I think our difference is that I am talking about educating those interested in science. Trying to educate people who aren’t interested probably has a higher failure rate. But dumbing things down and insulting their intelligence is unlikely to inspire them either.
IST says
AG> umm… despite what the curricula say, they are basically a laundry list of topics to be covered. The actual pacing of a Biology course is tpyically from small concepts to large, ie biochem->cells/DNA->genetics->phylogeny/evo->eco. Students tend to grasp the large concepts better if the smaller are taught first. For the absolute lowest level students (the ones that get a year for Bio instead of a semester), the order is sometimes reversed. We experimented with that last year to disastrous results. Mind you, results in these parts are as measured by standardised test scores…not the best measure of comprehension.
Particle physics, cosmology, and physical anthropology may have been topics at your schools lunch.. I have to monitor ours one a week, and it’s more along the lines of who sells better drugs, who stabbed/shot who and why, etc… Teaching science only to the interested sounds spectacular, but we have an obligation to educate everyone.
PS… your doubt is unfounded… look at curricula for grades earlier than 9th, and then consider that science gets half the time it should (or less) in many places because it isn’t a tested subject until high school.
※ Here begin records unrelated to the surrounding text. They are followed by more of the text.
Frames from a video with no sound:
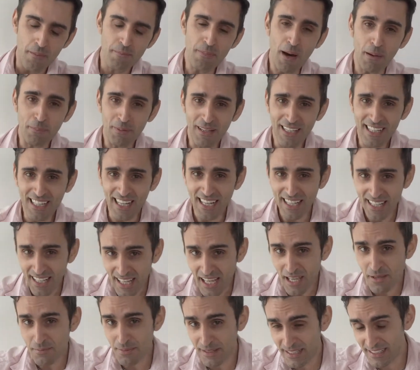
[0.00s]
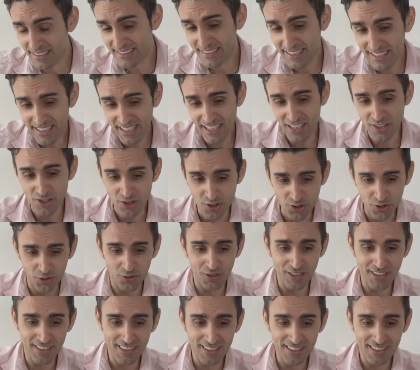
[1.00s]
public liability
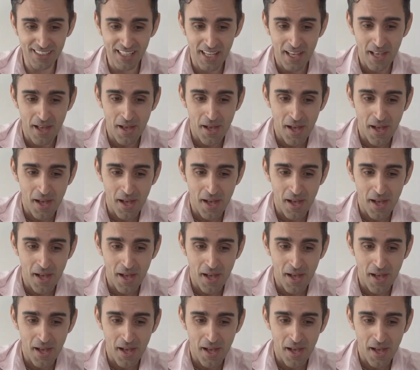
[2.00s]
insurance.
Bush really screwed us on that one. Elementarty educators are often afraid of science, and therefore don’t teach it… the problem goes back further yet. You have good intentions, but the issue with your argument is that you’re letting your personal incredulity overtake your reason…
Africangenesis says
IST,
They type of age segregated factory model schools and peer culture you describe is one of the reasons I unschooled my children. I agree that Bush’s getting the federal government involved in education was a bad idea. The traditional conservatives have always favored local control of the schools, but the Democrats won the day on that issue, so Bush ran as “the education president”.
IST says
AG, factory model yes… we’re actually running something called a PLC model (google it, it’s ridiculous), which is a version of a business model for schools. Not only does the research on it not demonstrate any actual effectiveness, but it places the entire burden of the child’s education on the classroom teacher. At the urging of former professors and colleagues, I’m leaving after this year… too much red tape, too much nonsense directed at the teacher and no building of accountability in the students themselves. I don’t blame you for teaching your children at home… mine certainly wouldn’t be in a public school around here if I in fact had any (Montessori or Waldorf, that’s a different story).
Africangenesis says
IST#84,
Yuck! From what little I’ve read, I bet if you could beam your PLC experiences to Scott Adams (the creator of Dilbert), he would have a field day.